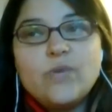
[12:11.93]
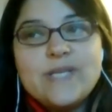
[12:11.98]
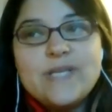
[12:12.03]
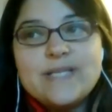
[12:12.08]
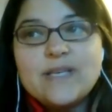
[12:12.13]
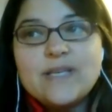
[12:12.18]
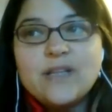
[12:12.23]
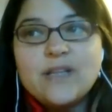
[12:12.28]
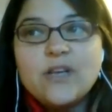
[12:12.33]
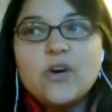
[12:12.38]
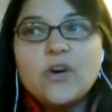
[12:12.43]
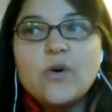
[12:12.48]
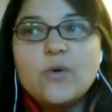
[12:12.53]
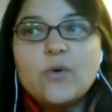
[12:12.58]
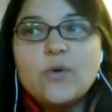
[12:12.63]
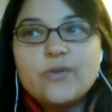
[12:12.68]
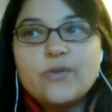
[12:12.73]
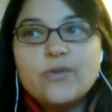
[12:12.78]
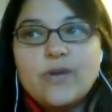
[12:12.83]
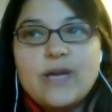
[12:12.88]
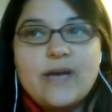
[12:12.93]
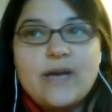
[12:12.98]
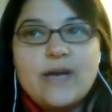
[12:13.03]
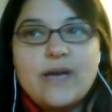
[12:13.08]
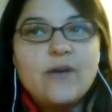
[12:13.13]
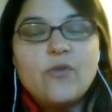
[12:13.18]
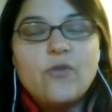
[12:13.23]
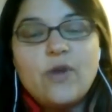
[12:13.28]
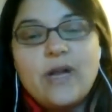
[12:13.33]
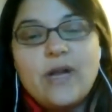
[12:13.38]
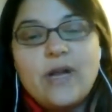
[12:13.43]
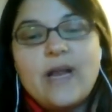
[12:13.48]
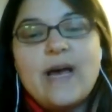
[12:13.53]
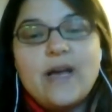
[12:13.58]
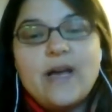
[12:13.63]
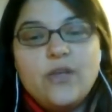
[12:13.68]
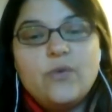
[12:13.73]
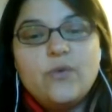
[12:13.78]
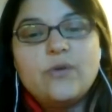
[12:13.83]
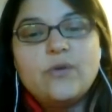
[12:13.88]
set goals on an
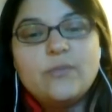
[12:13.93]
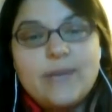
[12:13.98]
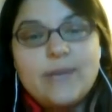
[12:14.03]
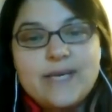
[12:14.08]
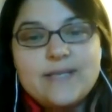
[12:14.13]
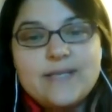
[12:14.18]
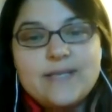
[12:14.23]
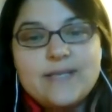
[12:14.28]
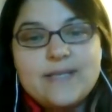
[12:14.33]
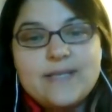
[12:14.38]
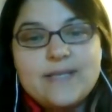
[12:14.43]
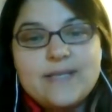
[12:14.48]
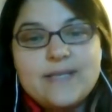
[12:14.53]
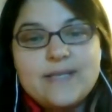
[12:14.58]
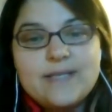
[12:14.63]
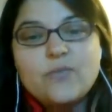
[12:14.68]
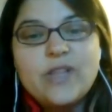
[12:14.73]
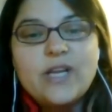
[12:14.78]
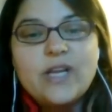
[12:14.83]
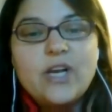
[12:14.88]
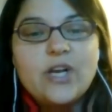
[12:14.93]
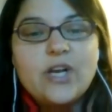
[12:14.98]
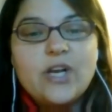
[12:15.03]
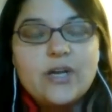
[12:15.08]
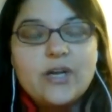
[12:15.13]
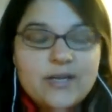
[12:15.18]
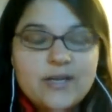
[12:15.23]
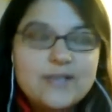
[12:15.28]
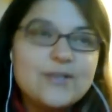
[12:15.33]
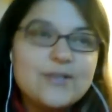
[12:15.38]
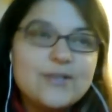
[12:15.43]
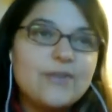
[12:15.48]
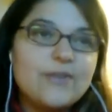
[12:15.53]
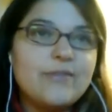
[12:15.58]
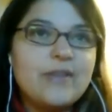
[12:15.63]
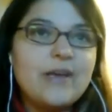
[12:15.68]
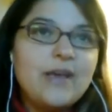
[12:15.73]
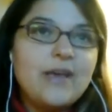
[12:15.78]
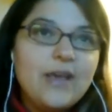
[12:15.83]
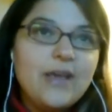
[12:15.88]
annual basis with the
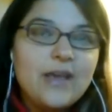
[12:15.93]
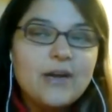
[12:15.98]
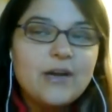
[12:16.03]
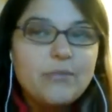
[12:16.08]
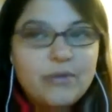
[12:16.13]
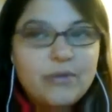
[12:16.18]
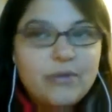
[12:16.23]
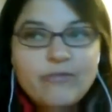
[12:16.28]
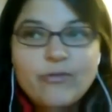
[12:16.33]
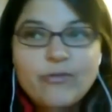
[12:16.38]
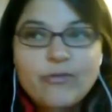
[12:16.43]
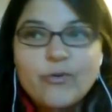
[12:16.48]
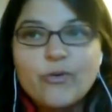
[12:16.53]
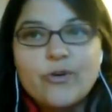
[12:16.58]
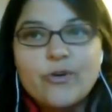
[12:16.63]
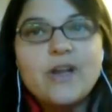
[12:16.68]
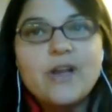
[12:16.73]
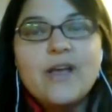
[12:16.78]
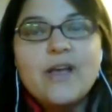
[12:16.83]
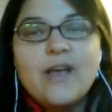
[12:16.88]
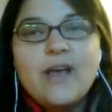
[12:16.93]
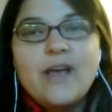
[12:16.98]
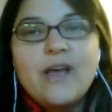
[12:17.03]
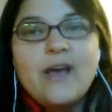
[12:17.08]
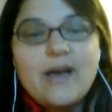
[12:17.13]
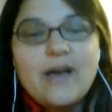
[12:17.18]
learnings of the year before.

**YOUR OBJECTIVE**: With the images left out, output all the entries above exactly.

**WRITTEN SOLUTION**:
[12:11.93]
[12:11.98]
[12:12.03]
[12:12.08]
[12:12.13]
[12:12.18]
[12:12.23]
[12:12.28]
[12:12.33]
[12:12.38]
[12:12.43]
[12:12.48]
[12:12.53]
[12:12.58]
[12:12.63]
[12:12.68]
[12:12.73]
[12:12.78]
[12:12.83]
[12:12.88]
[12:12.93]
[12:12.98]
[12:13.03]
[12:13.08]
[12:13.13]
[12:13.18]
[12:13.23]
[12:13.28]
[12:13.33]
[12:13.38]
[12:13.43]
[12:13.48]
[12:13.53]
[12:13.58]
[12:13.63]
[12:13.68]
[12:13.73]
[12:13.78]
[12:13.83]
[12:13.88]
set goals on an
[12:13.93]
[12:13.98]
[12:14.03]
[12:14.08]
[12:14.13]
[12:14.18]
[12:14.23]
[12:14.28]
[12:14.33]
[12:14.38]
[12:14.43]
[12:14.48]
[12:14.53]
[12:14.58]
[12:14.63]
[12:14.68]
[12:14.73]
[12:14.78]
[12:14.83]
[12:14.88]
[12:14.93]
[12:14.98]
[12:15.03]
[12:15.08]
[12:15.13]
[12:15.18]
[12:15.23]
[12:15.28]
[12:15.33]
[12:15.38]
[12:15.43]
[12:15.48]
[12:15.53]
[12:15.58]
[12:15.63]
[12:15.68]
[12:15.73]
[12:15.78]
[12:15.83]
[12:15.88]
annual basis with the
[12:15.93]
[12:15.98]
[12:16.03]
[12:16.08]
[12:16.13]
[12:16.18]
[12:16.23]
[12:16.28]
[12:16.33]
[12:16.38]
[12:16.43]
[12:16.48]
[12:16.53]
[12:16.58]
[12:16.63]
[12:16.68]
[12:16.73]
[12:16.78]
[12:16.83]
[12:16.88]
[12:16.93]
[12:16.98]
[12:17.03]
[12:17.08]
[12:17.13]
[12:17.18]
learnings of the year before.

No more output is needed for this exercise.